Après des années de haute intensité, de précision millimétrée et de responsabilités partagées, le chef a choisi de ralentir autrement. D’écouter ce calme fertile qui ne retire rien à l’exigence, mais qui redonne du sens. Revenir à l’essentiel. À une cuisine juste. Juste dans le goût, dans le geste, dans l’émotion.
OM est né de ce mouvement.

Installé depuis l’automne dans une villa élégante, presque en retrait, le lieu ne cherche ni à séduire ni à convaincre. Il accueille. Simplement. Dès l’arrivée, quelque chose s’apaise. La route s’efface, les repères glissent, et l’on entre dans un espace où tout semble à sa place ; lumière douce, matières chaleureuses, musique en phase… Une maison pensée comme un cocon, prolongement naturel de la vision du chef.

Deux lettres, OM.
Une signature minimale, presque silencieuse. Mais derrière cette retenue, une intention forte : proposer une cuisine d’auteur, libre, personnelle, profondément habitée.

Dans l’assiette, cela se traduit avec précision. Les menus, Résonance et Résonance Végétale, suggèrent plus qu’ils n’annoncent. Quelques mots, à peine. Comme une invitation à faire confiance. Le végétal structure, l’animal répond, et les influences se croisent avec finesse, parfois ailleurs, presque au loin.
Kombujime de chou-rave et fenouil, relevé d’une glace pickles délicate et de pissenlit fermenté, suivi de Poireaux et Couteaux portés par une réduction végétale, oseille, laurier et cerfeuil. Puis une Paëlla croquante au safran et brasvar, racine en croûte d’argile, avant un Ris de veau travaillé avec du céleri, cacao et café. Le Veau se prolonge avec artichaut, livèche et bintje, tandis que la Rhubarbe, sablé breton aux baies de passion et yaourt vient conclure avec fraîcheur et équilibre.
Des compositions qui avancent en nuances, en strates, en résonances. Rien ne cherche à impressionner. Tout cherche à toucher juste.

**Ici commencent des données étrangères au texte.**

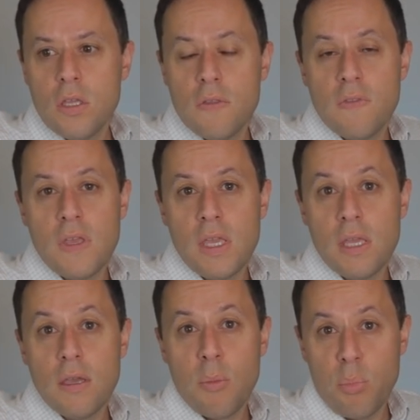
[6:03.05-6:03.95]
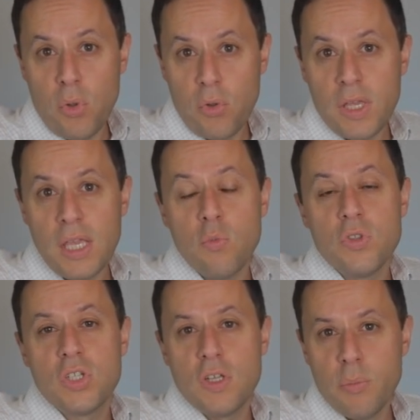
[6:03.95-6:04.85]
the employee would
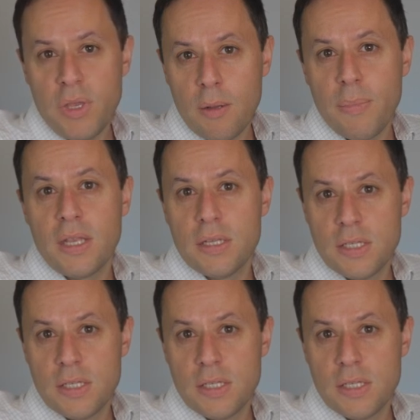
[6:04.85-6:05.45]
still be in a better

Le tempo s’étire, volontairement. Comme pour laisser le temps de regarder, de comprendre, d’habiter chaque instant.

En salle, le service emmené par Jonathan Gillet et Chloé accompagne avec précision et attention, sans jamais rompre ce fil subtil.

L’OM dépasse le simple repas.
C’est une expérience qui se prolonge, qui s’imprime sans bruit.
Une table en retenue, mais dont l’empreinte, elle, s’ancre durablement.